Georgia’s Bureau of Investigation recently revealed the younger McMichael used a racial slur just moments after he allegedly opened fire over Arbery’s body. According to the GBI, the suspect used the same racial epithet “numerous” times in messages found on his phone.

New details also emerged about the pursuit through Georgia’s Glynn County.

“Mr. Bryan admits to joining the pursuit of Mr. Arbery,” stated bureau official Richard Dial. “He admits to trying to block Mr. Arbery in, trying to detain him several times.”

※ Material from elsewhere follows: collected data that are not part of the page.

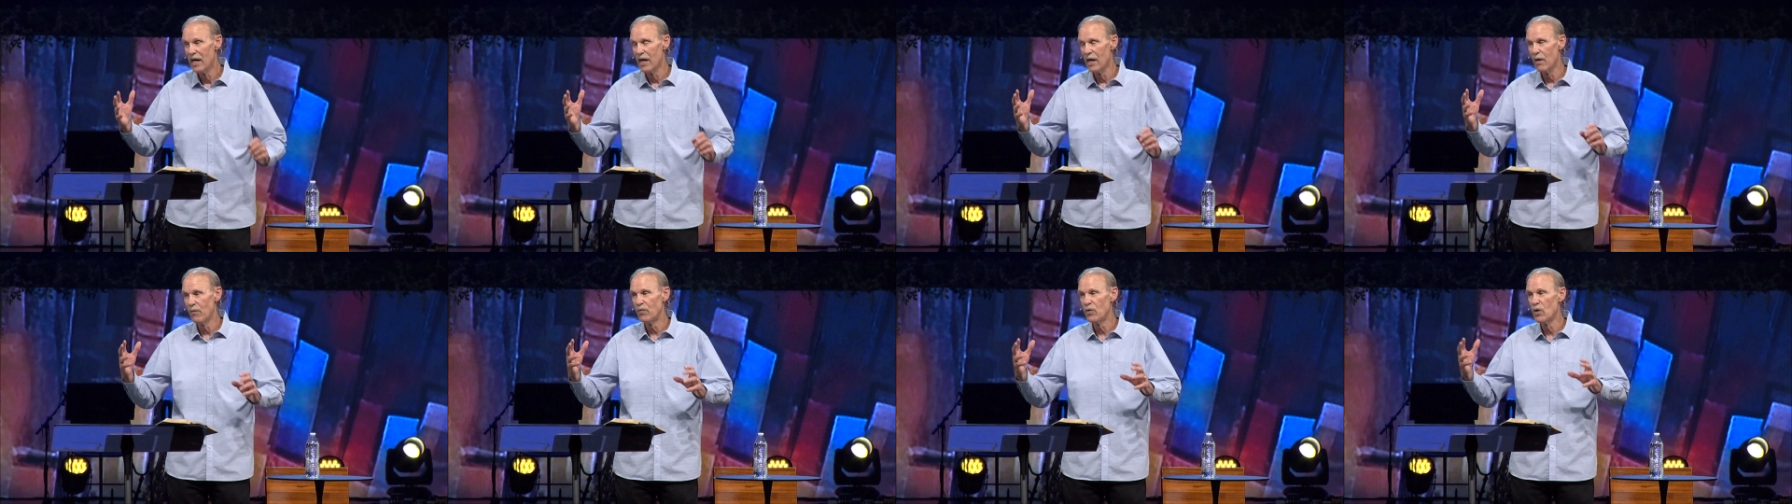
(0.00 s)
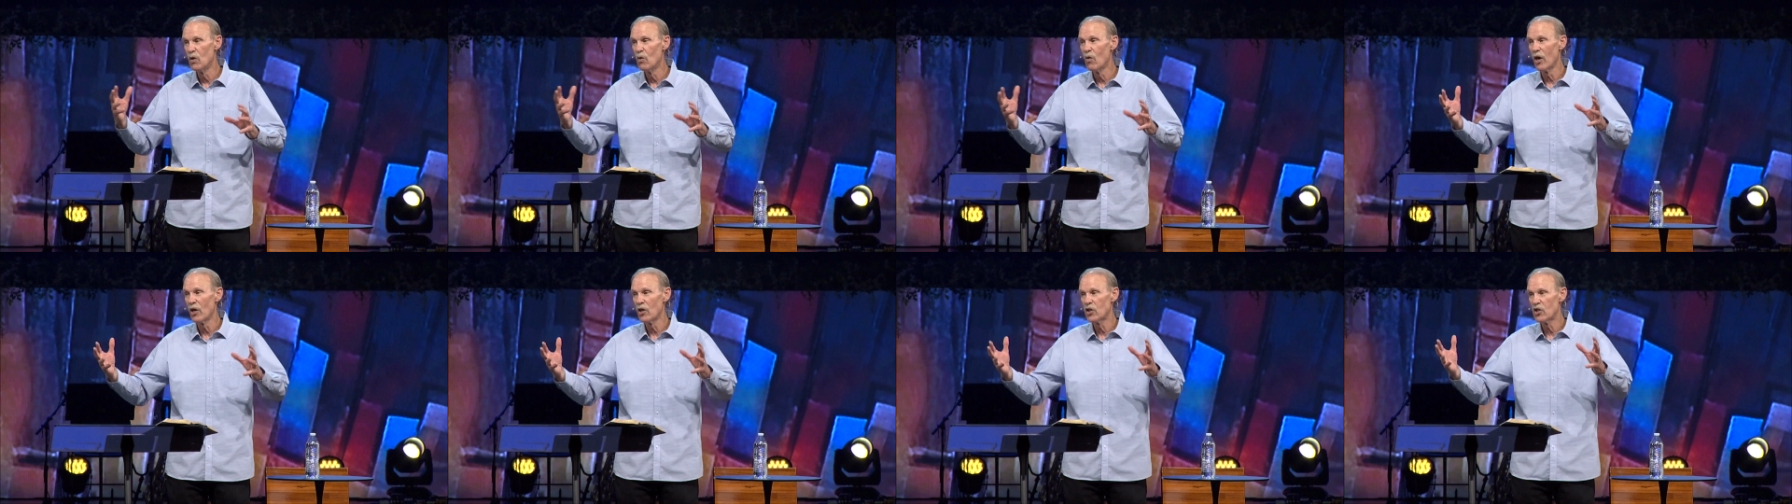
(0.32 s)
if
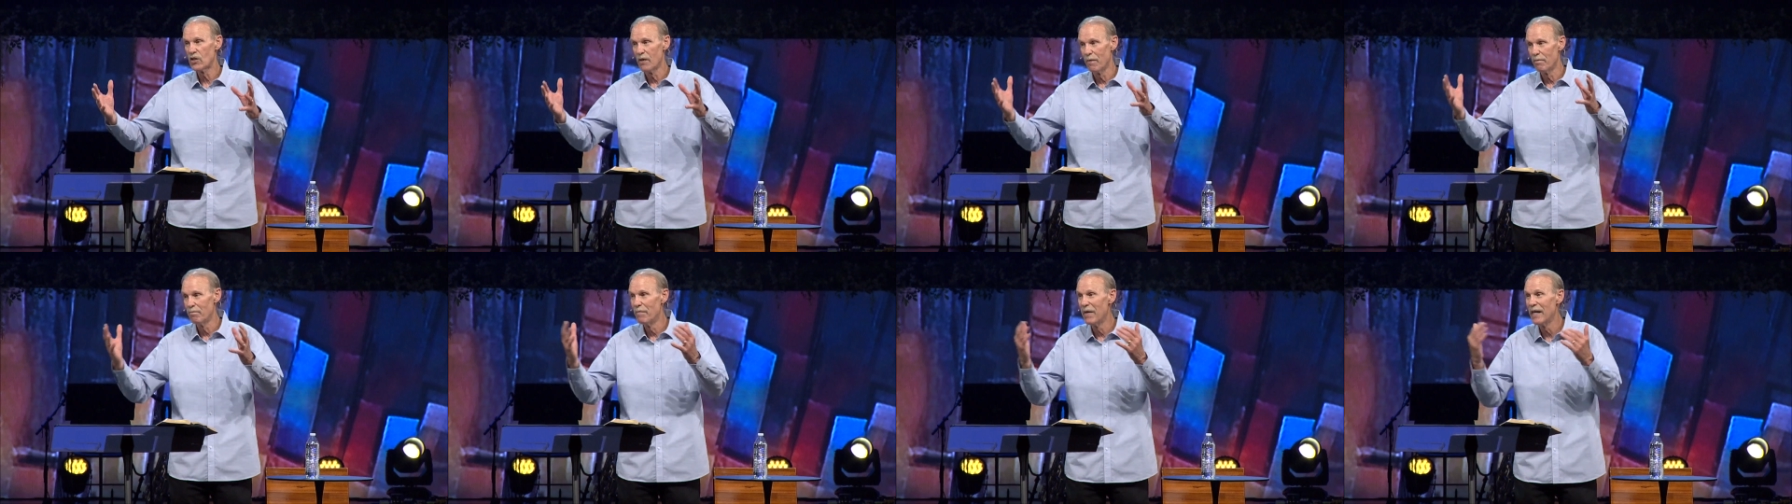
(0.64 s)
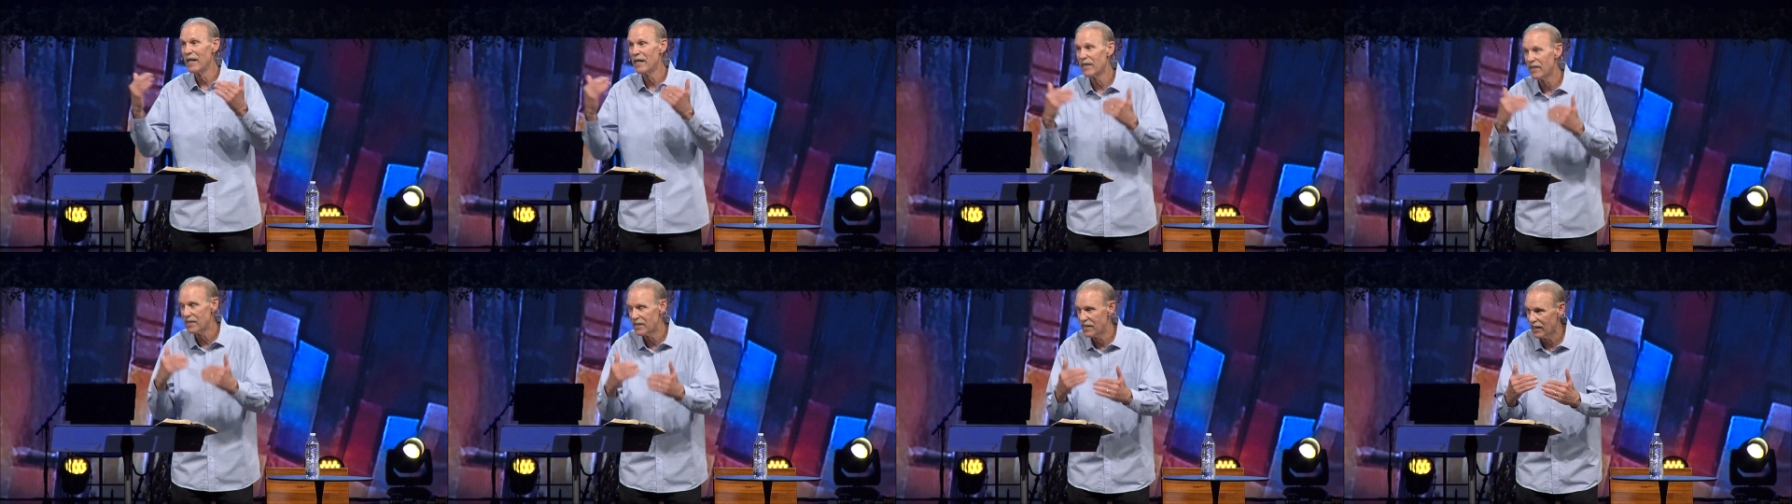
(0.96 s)
you are
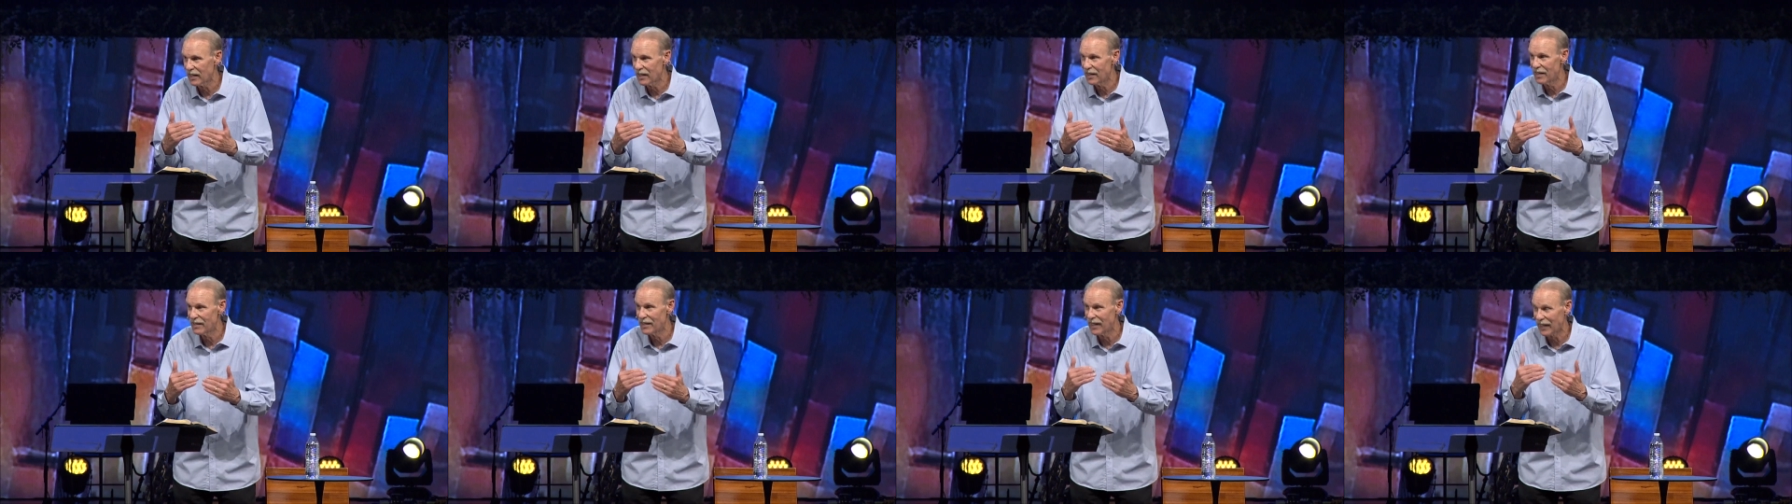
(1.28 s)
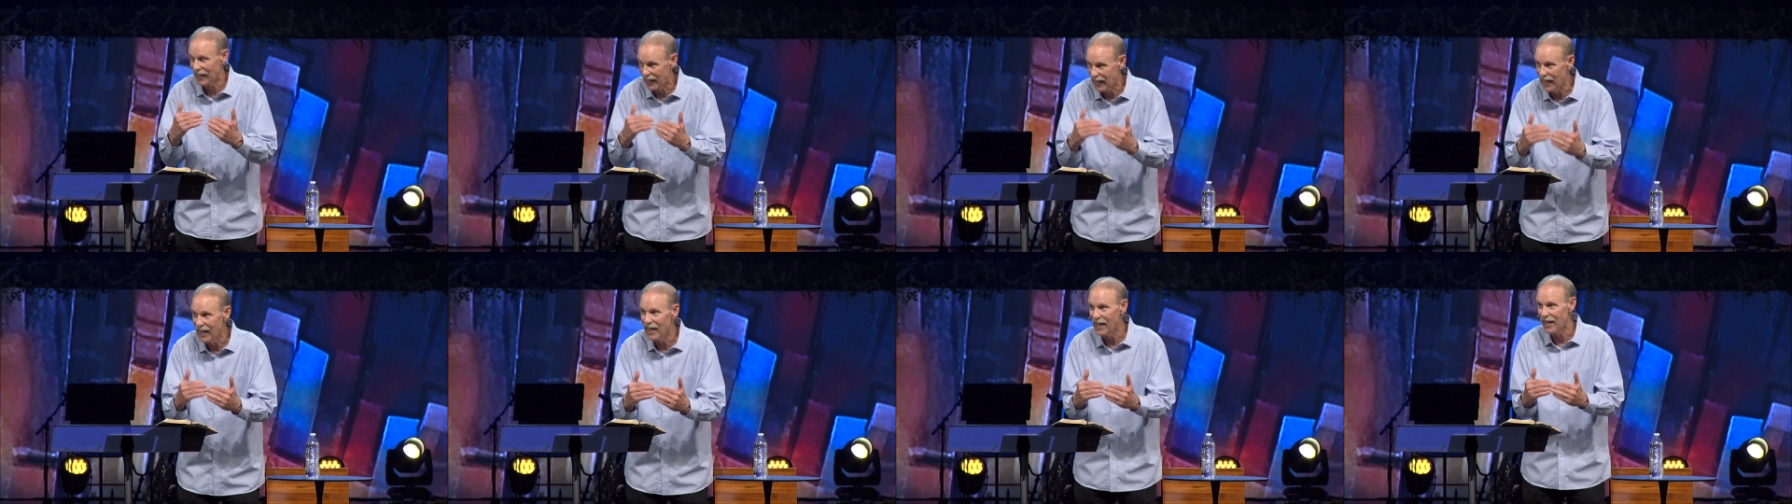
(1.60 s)
submitted to
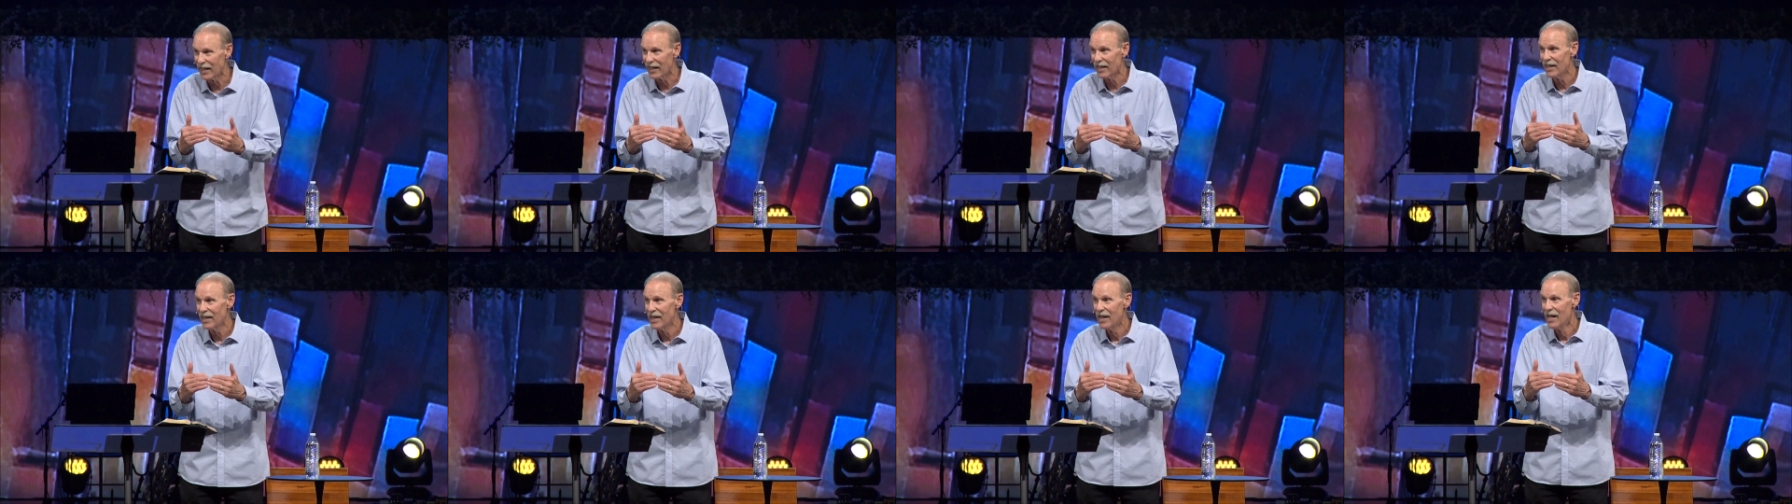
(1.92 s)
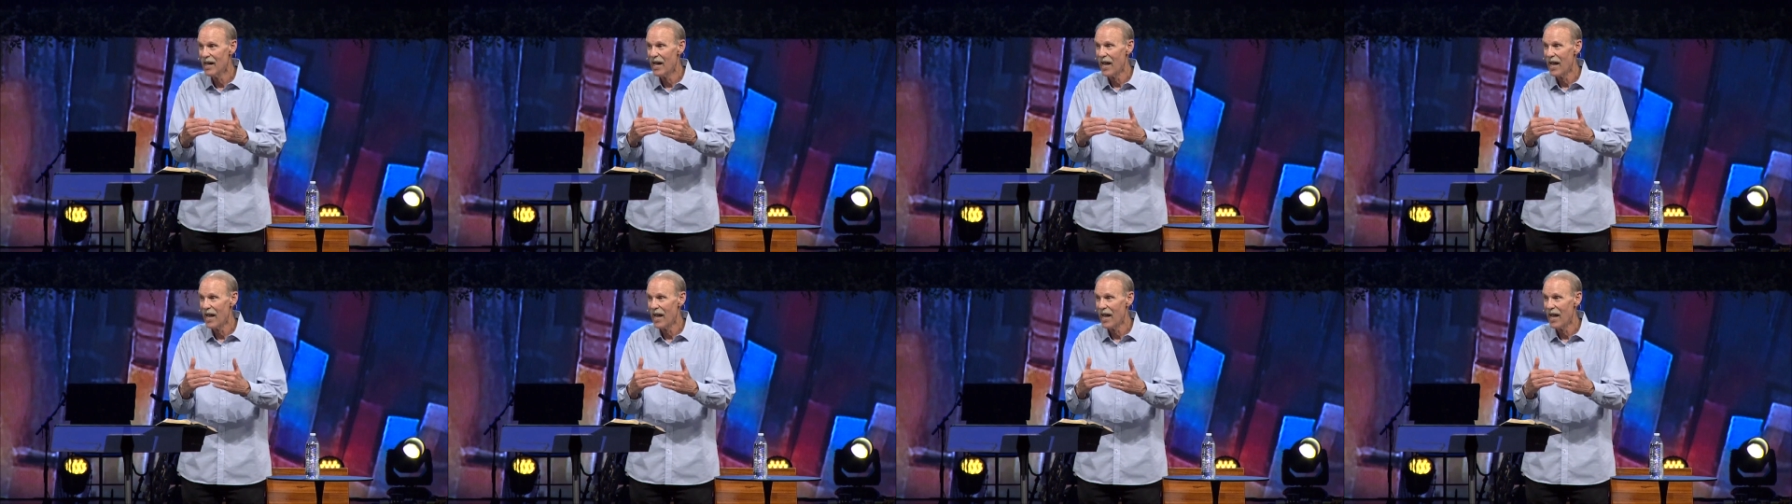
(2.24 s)
the king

The men have been accused of using a pickup truck to chase Arbery down the street and ram him with the vehicle, which prevented him from escaping. The father and son are now facing additional charges of aggravated assault.

This photo combo of images taken Thursday, May 7, 2020, and provided by the Glynn County Detention Center, in Georgia, show Gregory McMichael, left, and his son Travis McMichael. (Glynn County Detention Center via AP)

The suspects previously claimed Arbery may have been behind a series of break-ins in the neighborhood, which allegedly led them to attempt a citizens’ arrest.

“His statement to the effect is he didn’t know Mr. Arbery had stolen anything or not, but he had a gut feeling that Mr. Arbery may have been responsible for thefts that were in the neighborhood previously. I think he actually says gut, his instinct told him that.” – Richard Dial, Georgia Bureau of Investigation

Georgia is one of the few states which does not have a hate crime law. However, the Justice Department has said it will be investigating Arbery’s death and will decide whether to pursue federal hate crime charges.

All three men remain behind bars as the trial continues. They have yet to enter a plea.